▶ _Goal of the exercise_
Return the records that follow, matching each one exactly.
*** Opening Recorded data ***
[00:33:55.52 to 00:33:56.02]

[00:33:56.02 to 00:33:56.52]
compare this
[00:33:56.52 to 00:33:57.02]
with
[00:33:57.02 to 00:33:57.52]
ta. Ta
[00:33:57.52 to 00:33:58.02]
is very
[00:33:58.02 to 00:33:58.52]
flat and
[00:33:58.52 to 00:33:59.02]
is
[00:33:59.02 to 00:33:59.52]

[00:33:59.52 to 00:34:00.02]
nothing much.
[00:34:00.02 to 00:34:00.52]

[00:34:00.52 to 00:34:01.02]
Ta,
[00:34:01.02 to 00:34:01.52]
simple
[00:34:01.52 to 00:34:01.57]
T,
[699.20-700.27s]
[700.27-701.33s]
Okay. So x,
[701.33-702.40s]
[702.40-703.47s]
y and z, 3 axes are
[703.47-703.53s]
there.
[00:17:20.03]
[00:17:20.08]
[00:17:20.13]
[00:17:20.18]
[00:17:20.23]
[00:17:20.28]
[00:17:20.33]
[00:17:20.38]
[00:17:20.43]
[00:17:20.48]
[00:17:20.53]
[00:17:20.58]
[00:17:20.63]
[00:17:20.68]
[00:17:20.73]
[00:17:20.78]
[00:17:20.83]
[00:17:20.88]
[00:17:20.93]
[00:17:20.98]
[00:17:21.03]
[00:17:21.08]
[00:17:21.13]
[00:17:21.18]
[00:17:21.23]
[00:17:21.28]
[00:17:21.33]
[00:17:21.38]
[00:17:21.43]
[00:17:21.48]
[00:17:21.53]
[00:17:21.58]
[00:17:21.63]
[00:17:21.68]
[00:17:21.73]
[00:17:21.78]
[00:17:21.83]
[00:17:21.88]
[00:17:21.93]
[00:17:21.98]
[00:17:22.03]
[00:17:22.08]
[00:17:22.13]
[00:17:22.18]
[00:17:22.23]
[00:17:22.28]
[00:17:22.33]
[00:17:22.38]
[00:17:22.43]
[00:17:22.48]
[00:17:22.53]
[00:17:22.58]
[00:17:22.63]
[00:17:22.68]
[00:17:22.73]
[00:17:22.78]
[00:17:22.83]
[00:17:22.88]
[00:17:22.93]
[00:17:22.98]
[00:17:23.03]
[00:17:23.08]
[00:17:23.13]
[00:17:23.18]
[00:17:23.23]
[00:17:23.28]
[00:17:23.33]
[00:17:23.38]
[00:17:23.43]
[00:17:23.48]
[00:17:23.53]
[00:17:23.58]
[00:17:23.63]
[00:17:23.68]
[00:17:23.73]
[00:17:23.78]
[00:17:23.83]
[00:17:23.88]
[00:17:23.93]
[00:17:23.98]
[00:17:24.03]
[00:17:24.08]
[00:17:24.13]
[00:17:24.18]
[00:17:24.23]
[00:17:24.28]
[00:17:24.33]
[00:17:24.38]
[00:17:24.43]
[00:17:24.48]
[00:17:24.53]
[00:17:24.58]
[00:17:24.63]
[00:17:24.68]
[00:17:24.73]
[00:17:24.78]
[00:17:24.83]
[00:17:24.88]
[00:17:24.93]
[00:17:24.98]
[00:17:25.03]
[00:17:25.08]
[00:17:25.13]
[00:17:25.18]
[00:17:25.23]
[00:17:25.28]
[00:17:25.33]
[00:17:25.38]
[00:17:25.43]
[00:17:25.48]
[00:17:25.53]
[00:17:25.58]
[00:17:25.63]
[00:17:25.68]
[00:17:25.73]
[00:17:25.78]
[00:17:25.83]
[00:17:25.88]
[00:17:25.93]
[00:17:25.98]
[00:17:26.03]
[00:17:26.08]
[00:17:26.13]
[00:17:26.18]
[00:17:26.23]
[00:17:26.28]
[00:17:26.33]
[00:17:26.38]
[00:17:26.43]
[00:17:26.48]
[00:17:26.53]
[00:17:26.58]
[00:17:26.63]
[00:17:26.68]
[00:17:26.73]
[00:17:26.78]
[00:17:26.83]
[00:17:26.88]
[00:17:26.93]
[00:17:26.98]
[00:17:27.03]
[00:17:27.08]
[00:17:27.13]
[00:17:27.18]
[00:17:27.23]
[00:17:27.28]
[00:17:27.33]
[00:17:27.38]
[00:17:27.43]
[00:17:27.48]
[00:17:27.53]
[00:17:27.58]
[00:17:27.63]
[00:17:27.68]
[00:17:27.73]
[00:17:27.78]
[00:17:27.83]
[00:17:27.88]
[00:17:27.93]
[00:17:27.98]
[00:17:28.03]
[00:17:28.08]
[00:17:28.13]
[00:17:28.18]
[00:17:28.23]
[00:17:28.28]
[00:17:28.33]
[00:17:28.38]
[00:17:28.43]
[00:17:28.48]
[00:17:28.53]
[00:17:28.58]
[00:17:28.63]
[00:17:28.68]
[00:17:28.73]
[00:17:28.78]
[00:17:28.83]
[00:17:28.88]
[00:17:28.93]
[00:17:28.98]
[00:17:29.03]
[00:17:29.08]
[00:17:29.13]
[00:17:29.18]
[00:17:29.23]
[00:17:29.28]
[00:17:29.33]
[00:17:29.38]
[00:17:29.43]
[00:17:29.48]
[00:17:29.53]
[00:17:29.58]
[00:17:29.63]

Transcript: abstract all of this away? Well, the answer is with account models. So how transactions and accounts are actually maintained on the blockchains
*** Closing Recorded data ***
▶ _Result for this exercise_
[00:33:55.52 to 00:33:56.02]

[00:33:56.02 to 00:33:56.52]
compare this
[00:33:56.52 to 00:33:57.02]
with
[00:33:57.02 to 00:33:57.52]
ta. Ta
[00:33:57.52 to 00:33:58.02]
is very
[00:33:58.02 to 00:33:58.52]
flat and
[00:33:58.52 to 00:33:59.02]
is
[00:33:59.02 to 00:33:59.52]

[00:33:59.52 to 00:34:00.02]
nothing much.
[00:34:00.02 to 00:34:00.52]

[00:34:00.52 to 00:34:01.02]
Ta,
[00:34:01.02 to 00:34:01.52]
simple
[00:34:01.52 to 00:34:01.57]
T,
[699.20-700.27s]
[700.27-701.33s]
Okay. So x,
[701.33-702.40s]
[702.40-703.47s]
y and z, 3 axes are
[703.47-703.53s]
there.
[00:17:20.03]
[00:17:20.08]
[00:17:20.13]
[00:17:20.18]
[00:17:20.23]
[00:17:20.28]
[00:17:20.33]
[00:17:20.38]
[00:17:20.43]
[00:17:20.48]
[00:17:20.53]
[00:17:20.58]
[00:17:20.63]
[00:17:20.68]
[00:17:20.73]
[00:17:20.78]
[00:17:20.83]
[00:17:20.88]
[00:17:20.93]
[00:17:20.98]
[00:17:21.03]
[00:17:21.08]
[00:17:21.13]
[00:17:21.18]
[00:17:21.23]
[00:17:21.28]
[00:17:21.33]
[00:17:21.38]
[00:17:21.43]
[00:17:21.48]
[00:17:21.53]
[00:17:21.58]
[00:17:21.63]
[00:17:21.68]
[00:17:21.73]
[00:17:21.78]
[00:17:21.83]
[00:17:21.88]
[00:17:21.93]
[00:17:21.98]
[00:17:22.03]
[00:17:22.08]
[00:17:22.13]
[00:17:22.18]
[00:17:22.23]
[00:17:22.28]
[00:17:22.33]
[00:17:22.38]
[00:17:22.43]
[00:17:22.48]
[00:17:22.53]
[00:17:22.58]
[00:17:22.63]
[00:17:22.68]
[00:17:22.73]
[00:17:22.78]
[00:17:22.83]
[00:17:22.88]
[00:17:22.93]
[00:17:22.98]
[00:17:23.03]
[00:17:23.08]
[00:17:23.13]
[00:17:23.18]
[00:17:23.23]
[00:17:23.28]
[00:17:23.33]
[00:17:23.38]
[00:17:23.43]
[00:17:23.48]
[00:17:23.53]
[00:17:23.58]
[00:17:23.63]
[00:17:23.68]
[00:17:23.73]
[00:17:23.78]
[00:17:23.83]
[00:17:23.88]
[00:17:23.93]
[00:17:23.98]
[00:17:24.03]
[00:17:24.08]
[00:17:24.13]
[00:17:24.18]
[00:17:24.23]
[00:17:24.28]
[00:17:24.33]
[00:17:24.38]
[00:17:24.43]
[00:17:24.48]
[00:17:24.53]
[00:17:24.58]
[00:17:24.63]
[00:17:24.68]
[00:17:24.73]
[00:17:24.78]
[00:17:24.83]
[00:17:24.88]
[00:17:24.93]
[00:17:24.98]
[00:17:25.03]
[00:17:25.08]
[00:17:25.13]
[00:17:25.18]
[00:17:25.23]
[00:17:25.28]
[00:17:25.33]
[00:17:25.38]
[00:17:25.43]
[00:17:25.48]
[00:17:25.53]
[00:17:25.58]
[00:17:25.63]
[00:17:25.68]
[00:17:25.73]
[00:17:25.78]
[00:17:25.83]
[00:17:25.88]
[00:17:25.93]
[00:17:25.98]
[00:17:26.03]
[00:17:26.08]
[00:17:26.13]
[00:17:26.18]
[00:17:26.23]
[00:17:26.28]
[00:17:26.33]
[00:17:26.38]
[00:17:26.43]
[00:17:26.48]
[00:17:26.53]
[00:17:26.58]
[00:17:26.63]
[00:17:26.68]
[00:17:26.73]
[00:17:26.78]
[00:17:26.83]
[00:17:26.88]
[00:17:26.93]
[00:17:26.98]
[00:17:27.03]
[00:17:27.08]
[00:17:27.13]
[00:17:27.18]
[00:17:27.23]
[00:17:27.28]
[00:17:27.33]
[00:17:27.38]
[00:17:27.43]
[00:17:27.48]
[00:17:27.53]
[00:17:27.58]
[00:17:27.63]
[00:17:27.68]
[00:17:27.73]
[00:17:27.78]
[00:17:27.83]
[00:17:27.88]
[00:17:27.93]
[00:17:27.98]
[00:17:28.03]
[00:17:28.08]
[00:17:28.13]
[00:17:28.18]
[00:17:28.23]
[00:17:28.28]
[00:17:28.33]
[00:17:28.38]
[00:17:28.43]
[00:17:28.48]
[00:17:28.53]
[00:17:28.58]
[00:17:28.63]
[00:17:28.68]
[00:17:28.73]
[00:17:28.78]
[00:17:28.83]
[00:17:28.88]
[00:17:28.93]
[00:17:28.98]
[00:17:29.03]
[00:17:29.08]
[00:17:29.13]
[00:17:29.18]
[00:17:29.23]
[00:17:29.28]
[00:17:29.33]
[00:17:29.38]
[00:17:29.43]
[00:17:29.48]
[00:17:29.53]
[00:17:29.58]
[00:17:29.63]

Transcript: abstract all of this away? Well, the answer is with account models. So how transactions and accounts are actually maintained on the blockchains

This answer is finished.